We can imagine so many angry ghosts. Maybe that’s why
Epicurus wanted us to believe death was the end of our days.
Maybe that’s why Yeats used his wife like a rotary phone
when he spoke with the dead. He imagined himself in death
as a mechanical bird. His readers would be voices speaking
his disembodied words. At dawn I can’t tell the difference
between horizon and the sea. Lucretius understood the ocean
rose to fill clouds with rain. It always rains in Gothic novels.
English ghosts pass through the wainscoting. All the ghosts
are haunting future ghosts. Farm hands who listened to voices
telling them they’d be better off if they bought the farm
are buried in the cemetery with the rest. If you drive at night
you might catch a glimpse. There’s a difference between
windrows and the woods. There’s a vine wrapping the wrought
iron fence. If you appreciate someone’s work, Lucretius said,
it really is a part of them that’s gone to your head.

 

“Ghosts” previously appeared in Cutbank 77.
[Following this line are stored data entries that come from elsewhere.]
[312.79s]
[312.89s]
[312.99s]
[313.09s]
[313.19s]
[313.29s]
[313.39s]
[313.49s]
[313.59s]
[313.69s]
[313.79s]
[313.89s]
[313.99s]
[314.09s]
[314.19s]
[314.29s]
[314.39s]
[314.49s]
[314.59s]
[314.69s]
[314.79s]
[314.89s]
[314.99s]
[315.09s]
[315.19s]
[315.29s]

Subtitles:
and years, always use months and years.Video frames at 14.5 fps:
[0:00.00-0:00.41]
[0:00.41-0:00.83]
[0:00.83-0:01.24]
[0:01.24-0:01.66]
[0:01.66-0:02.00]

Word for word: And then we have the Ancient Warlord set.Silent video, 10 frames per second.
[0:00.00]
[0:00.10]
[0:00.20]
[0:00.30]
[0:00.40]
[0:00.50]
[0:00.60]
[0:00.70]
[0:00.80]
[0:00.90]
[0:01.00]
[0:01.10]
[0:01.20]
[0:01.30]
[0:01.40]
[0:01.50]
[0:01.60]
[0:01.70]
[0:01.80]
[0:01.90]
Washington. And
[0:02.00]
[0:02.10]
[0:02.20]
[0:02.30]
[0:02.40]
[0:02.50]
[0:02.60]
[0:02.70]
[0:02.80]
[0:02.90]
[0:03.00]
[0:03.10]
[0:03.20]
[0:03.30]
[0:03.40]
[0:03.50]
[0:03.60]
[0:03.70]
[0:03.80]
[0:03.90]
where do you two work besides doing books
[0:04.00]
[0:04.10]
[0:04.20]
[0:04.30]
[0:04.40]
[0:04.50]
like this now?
John Wesley Horton (aka Johnny Horton) spends many summers teaching creative writing in Rome, Italy for the University of Washington. A New Englander by birth, he grew up in the Midwest and now lives and works in Seattle. He’s recently published poems in CutBank, Poetry Northwest, Borderlands, Notre Dame Review, Alive at the Center, and City of the Big Shoulders: An Anthology of Chicago Poetry (U. of Iowa).

Brian McGuigan

Blood Brothers

 

I loved Run-DMC and my fake gold two-finger ring
a dollar sign stretched over white, dry knuckles.
I spun on old cardboard boxes in your basement
until I vomited pork fried rice on your mother’s
chancletas. I broke your brother’s favorite Ice-T record,
“Cop Killer.” I kissed your sister when you were at summer
school, and we had nothing else to do but curse
and throw cockroaches on each other. I stole strawberries
from the Korean market because you weren’t allowed
in after the owner, a little m__erf__er with a mustache,
caught you—that was when you’d first taught me m__erf__er.
I was “Rocky” until I got my front teeth busted.
Your brother was “Scarface” until he was arrested
and sent upstate. You were “Do the Right Thing”
until you didn’t. There was that kid who got hit
by a car each spring. The old lady with her hair
in rollers except on Sundays. That was when we’d play
sponge ball off the cement wall. You spray-painted
the box—our strike zone—while I would electrical tape
around the stick. There was a sick obsession
with “Street Fighter II” and Chung Li’s spinning leg kick.
There was a two-liter of Coke that we shared
like second-hand smoke. There was the time your mother,
drunk, stuck her hands in our shorts to see how we’d grown.
You showed me how to keep my Jordans clean
with hot water and a stiff toothbrush. You told me
girls were cold as booths at McDonalds when one
broke my heart like a bottle rocket that won’t burn.
I remember when you and I slept in the same bed,
when your sheets were G.I. Joe until your mother
turned the light off, and the gunfire ceased.

 

“Blood Brothers” previously appeared in City Arts Magazine.

 

Born in Queens, NY, Brian McGuigan currently writes in Seattle, WA. He is the curator of the popular reading series, “Cheap Wine and Poetry” and “Cheap Beer and Prose,” and the Program Director at Richard Hugo House. In 2010, McGuigan was shortlisted for The Stranger’s Genius Award in Literature, and in 2008, he was a fellow in the Jack Straw Writers Program. Spankstra Press published his chapbook of poetry, “More Than I Left Behind,” in 2006. His poetry and writing have appeared in City Arts, Seattle Magazine, Rivet Magazine, Filter Literary Journal, Slipstream and others.